Saved data entries

++++

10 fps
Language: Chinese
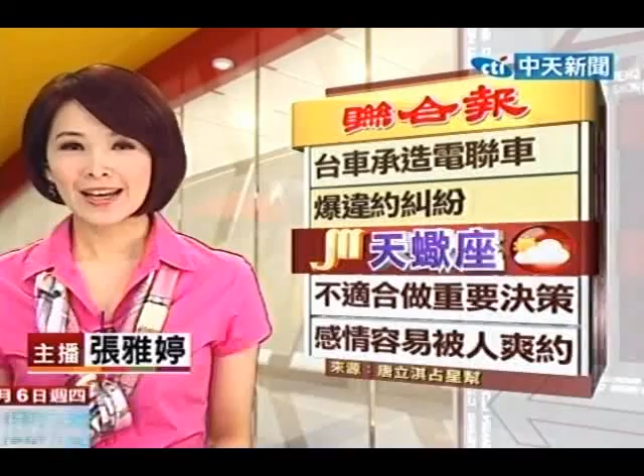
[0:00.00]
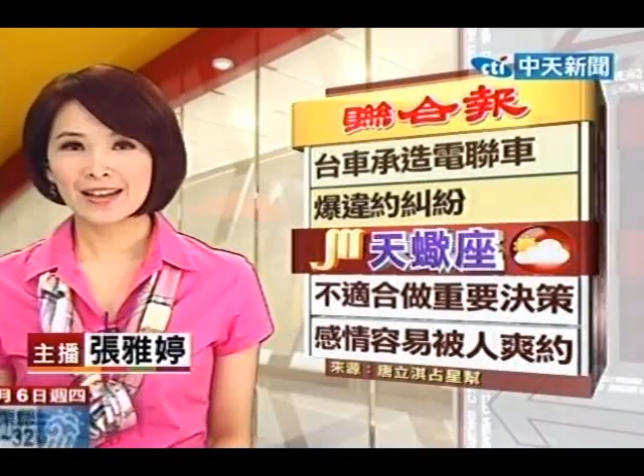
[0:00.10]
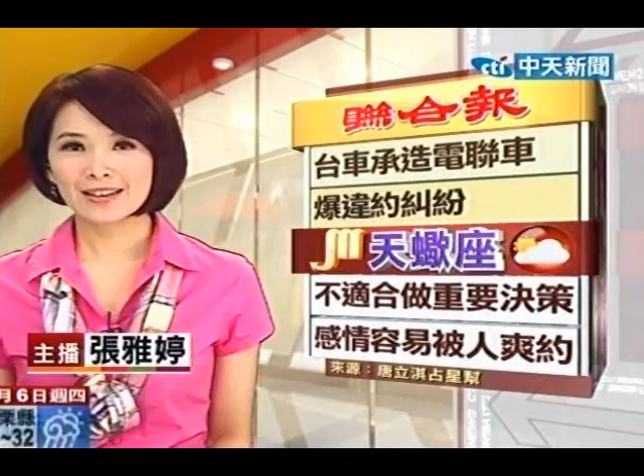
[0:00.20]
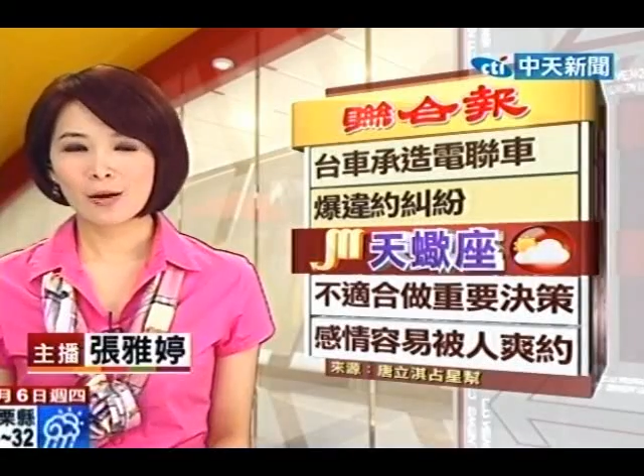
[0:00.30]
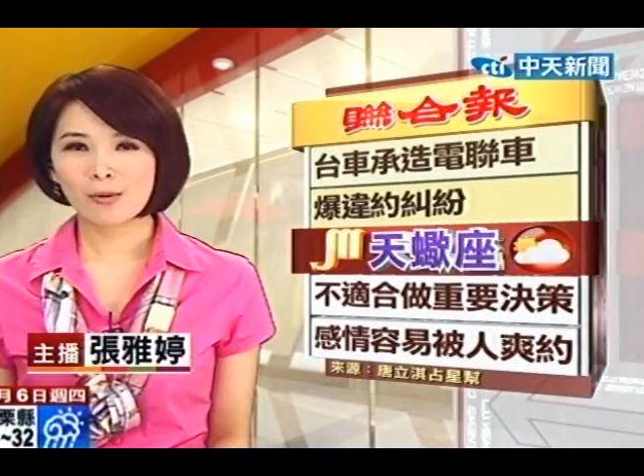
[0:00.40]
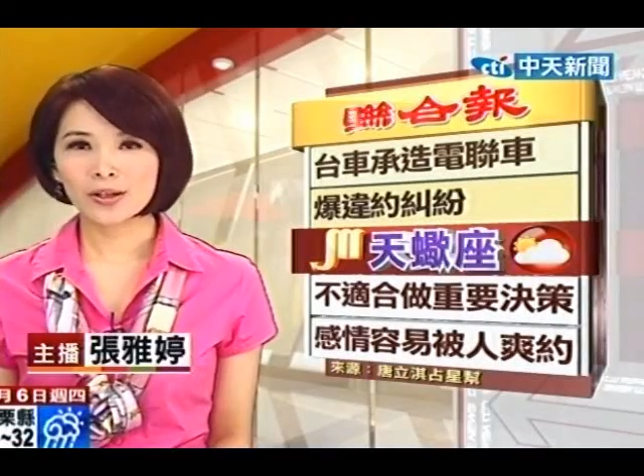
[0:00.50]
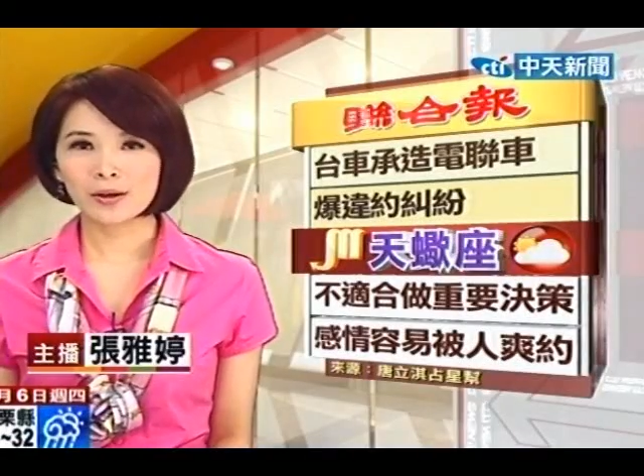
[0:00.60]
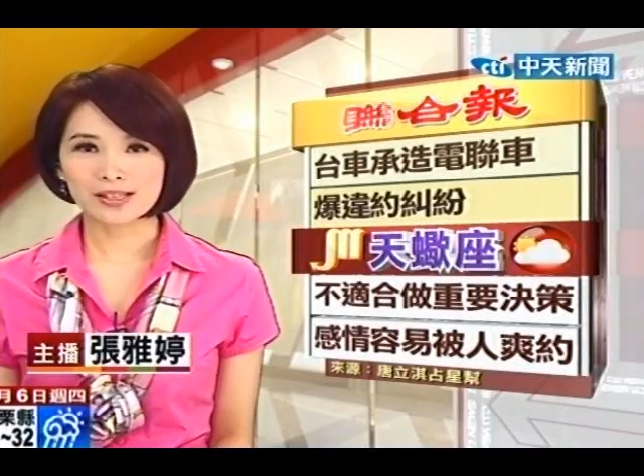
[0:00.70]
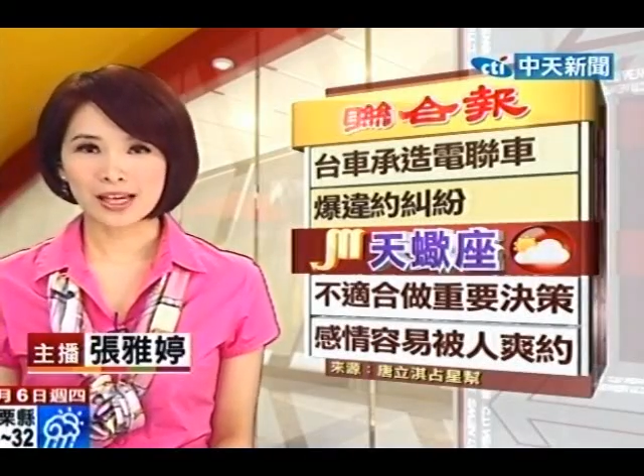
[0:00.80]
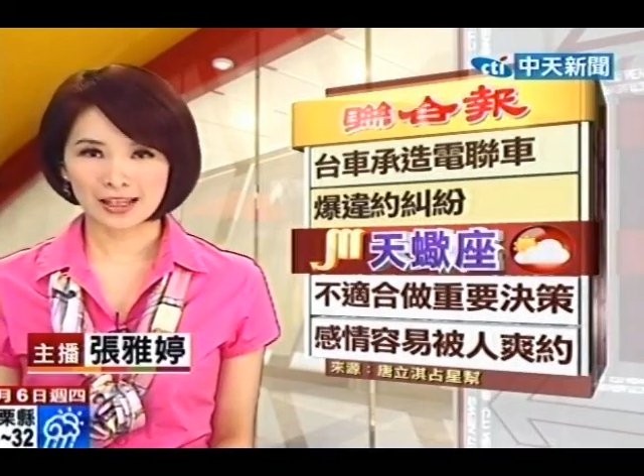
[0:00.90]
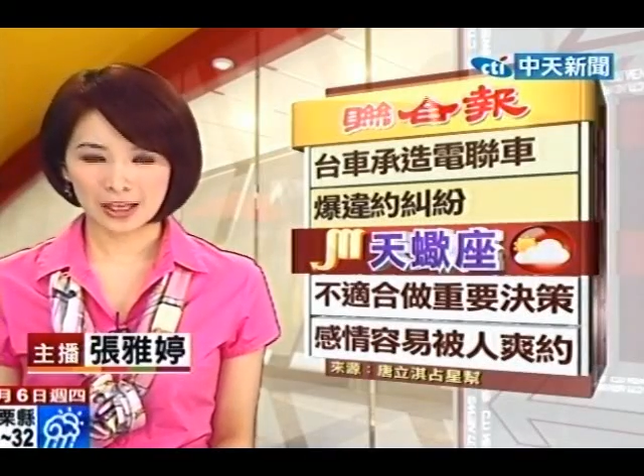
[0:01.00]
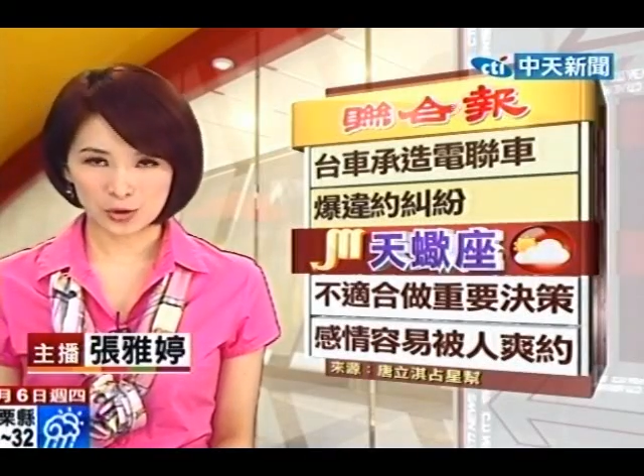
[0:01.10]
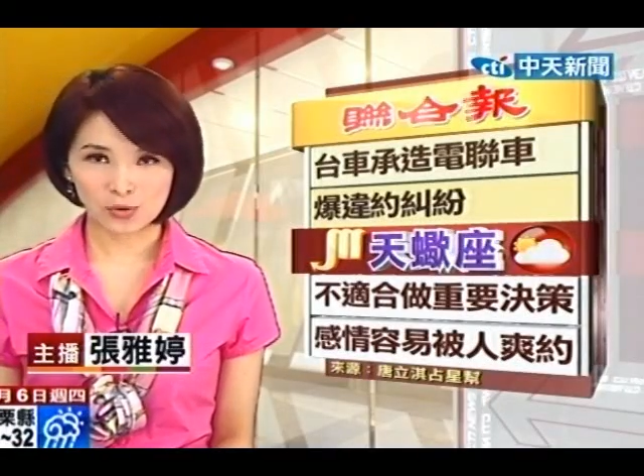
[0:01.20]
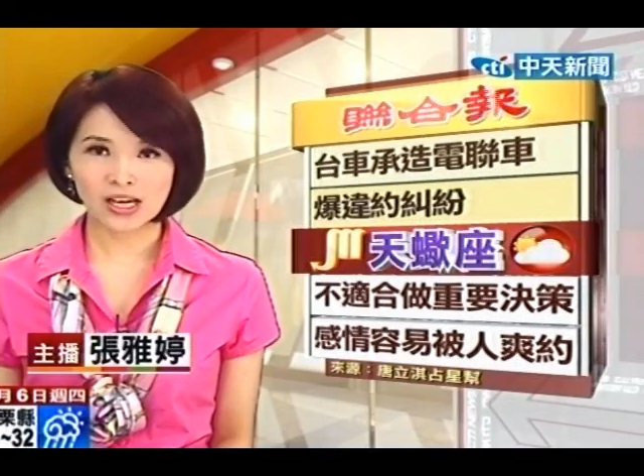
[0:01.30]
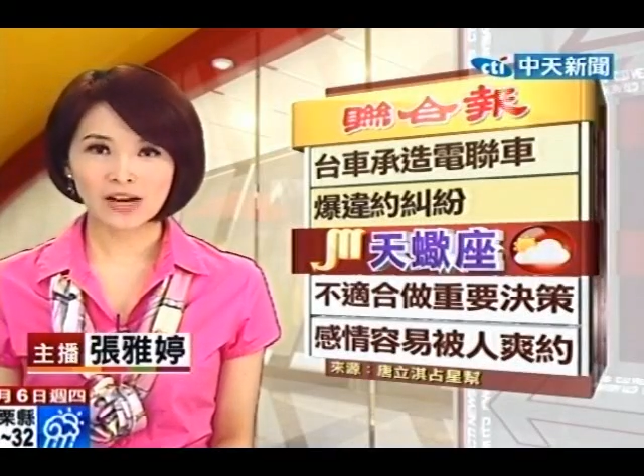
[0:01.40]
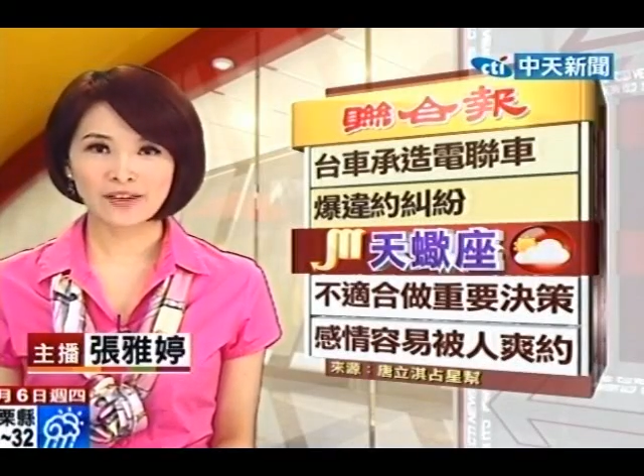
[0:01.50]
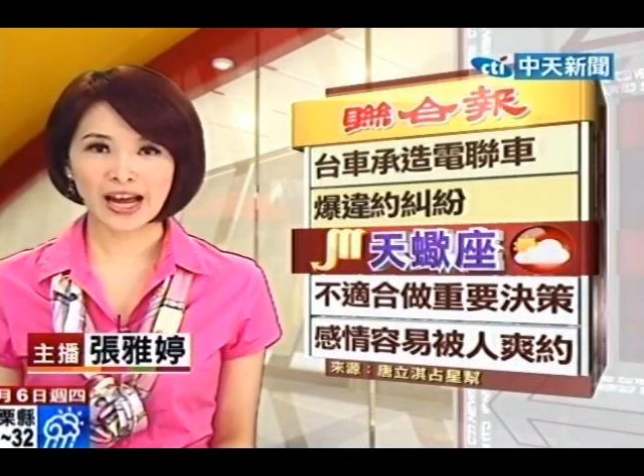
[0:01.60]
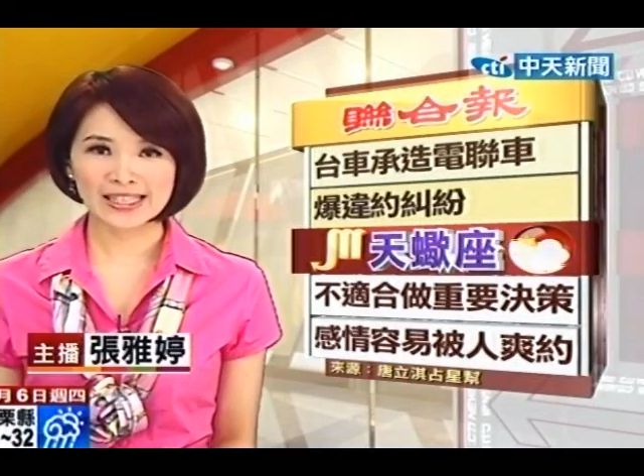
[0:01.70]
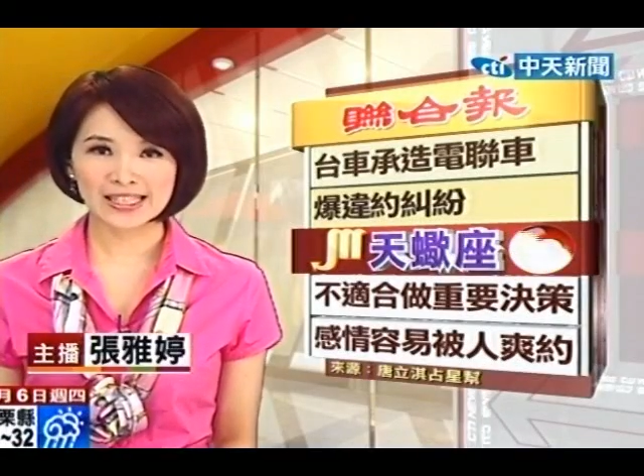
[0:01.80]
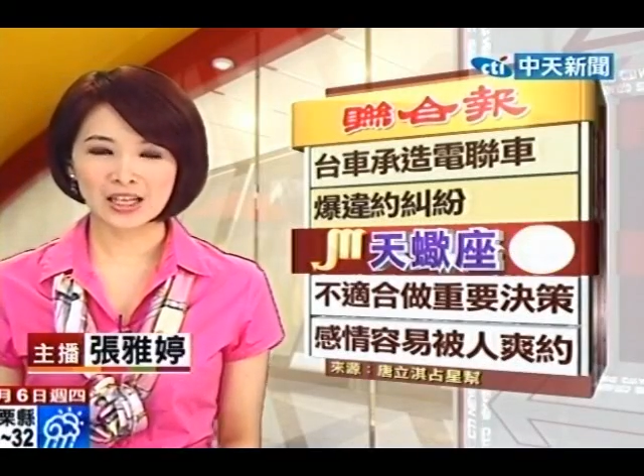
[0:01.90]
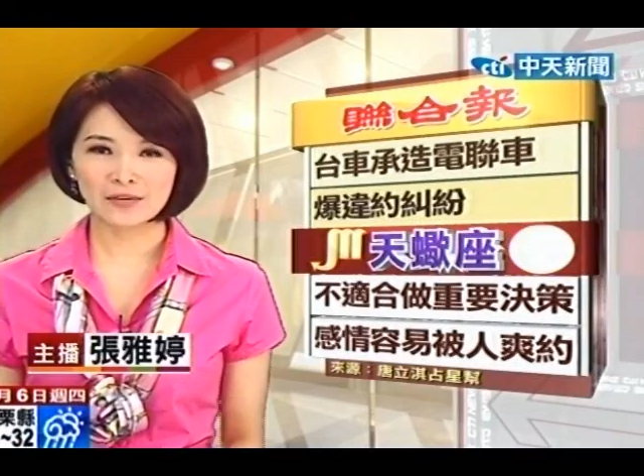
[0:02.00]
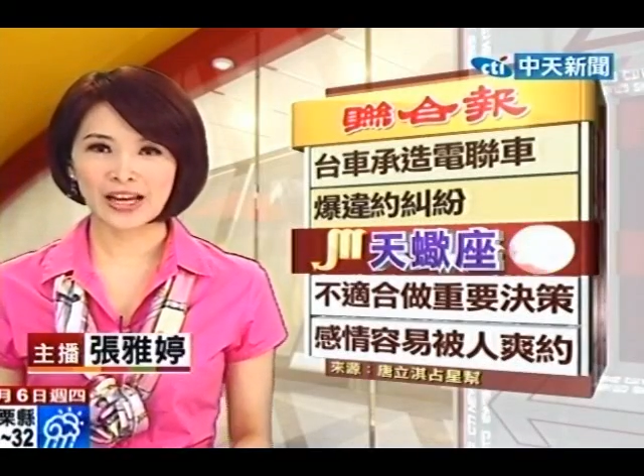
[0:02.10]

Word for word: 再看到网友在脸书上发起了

++++

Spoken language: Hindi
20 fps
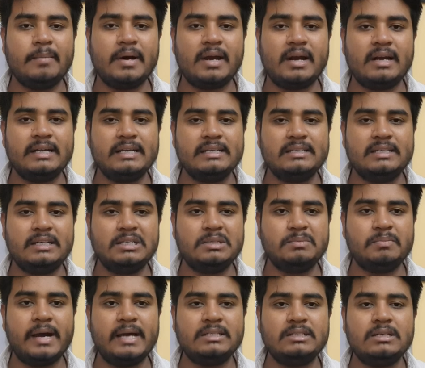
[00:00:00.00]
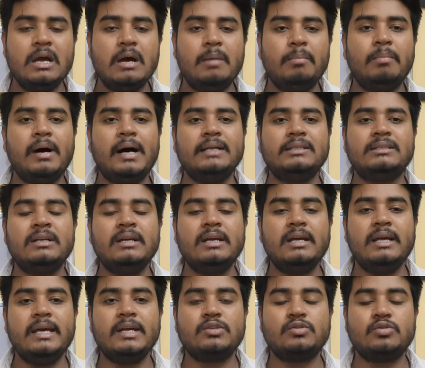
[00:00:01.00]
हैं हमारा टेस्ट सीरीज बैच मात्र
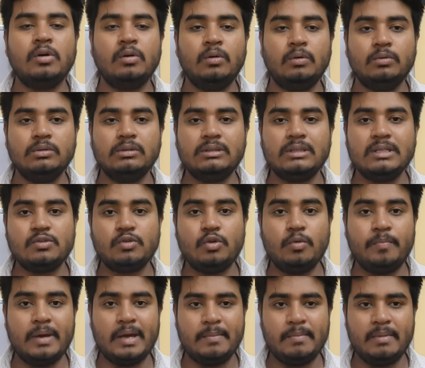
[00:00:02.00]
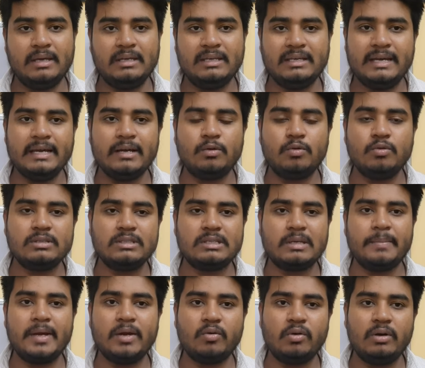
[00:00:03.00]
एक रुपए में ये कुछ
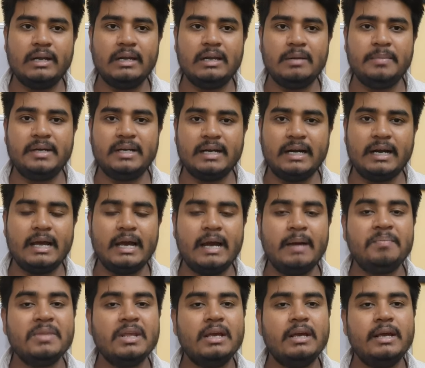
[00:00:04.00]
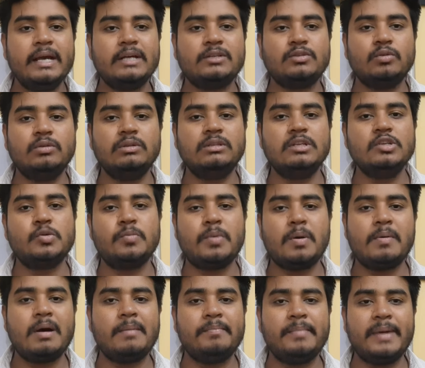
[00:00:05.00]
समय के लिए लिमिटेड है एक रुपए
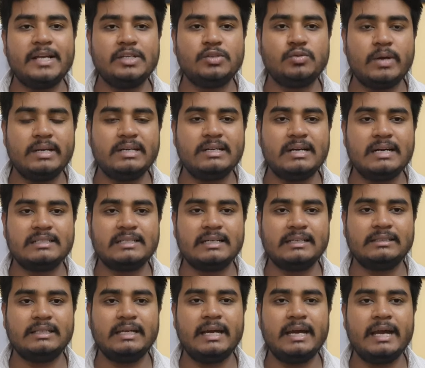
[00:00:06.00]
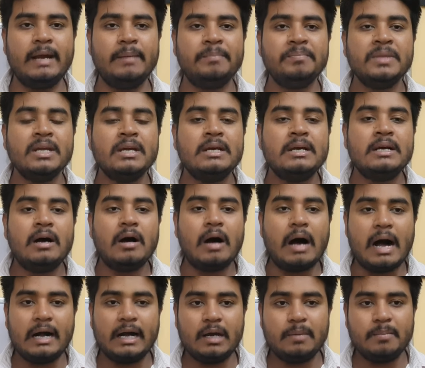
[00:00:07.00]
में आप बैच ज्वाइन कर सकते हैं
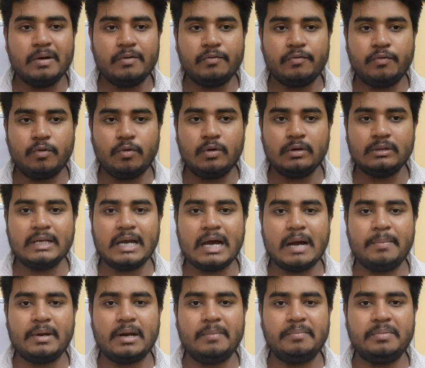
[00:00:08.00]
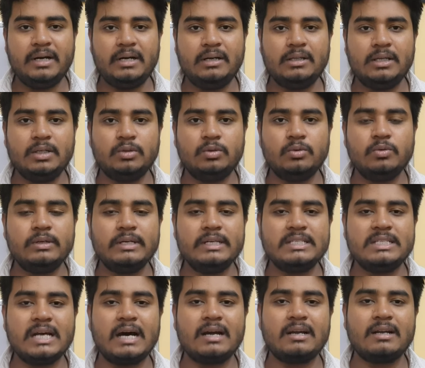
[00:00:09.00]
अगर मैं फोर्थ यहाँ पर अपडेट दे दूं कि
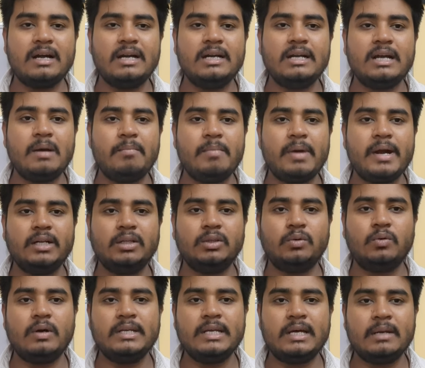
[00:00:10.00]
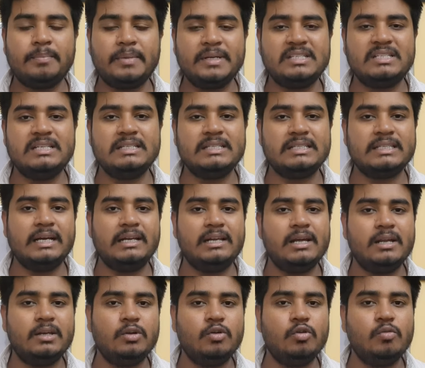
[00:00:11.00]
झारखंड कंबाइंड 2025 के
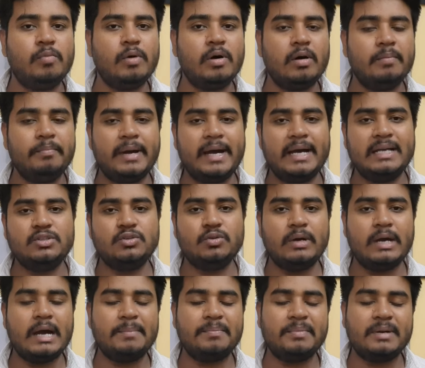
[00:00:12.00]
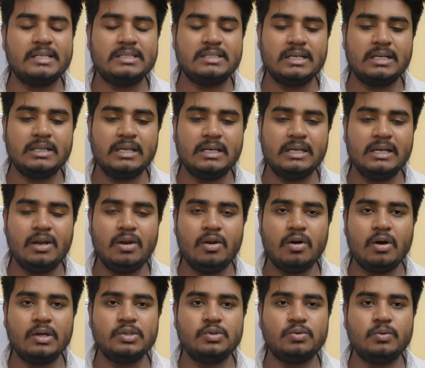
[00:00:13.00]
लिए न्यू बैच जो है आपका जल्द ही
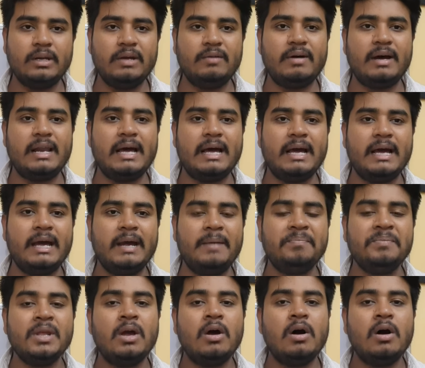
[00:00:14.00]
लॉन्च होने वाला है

++++

## EXERCISE BRIEF
Beginning with the line above that contains "Language: Chinese" and finishing with the line that contains "Word for word: 再看到网友在脸书上发起了", print those lines exactly and only. Skip all pictures.

## ANSWER BOX
Language: Chinese
[0:00.00]
[0:00.10]
[0:00.20]
[0:00.30]
[0:00.40]
[0:00.50]
[0:00.60]
[0:00.70]
[0:00.80]
[0:00.90]
[0:01.00]
[0:01.10]
[0:01.20]
[0:01.30]
[0:01.40]
[0:01.50]
[0:01.60]
[0:01.70]
[0:01.80]
[0:01.90]
[0:02.00]
[0:02.10]

Word for word: 再看到网友在脸书上发起了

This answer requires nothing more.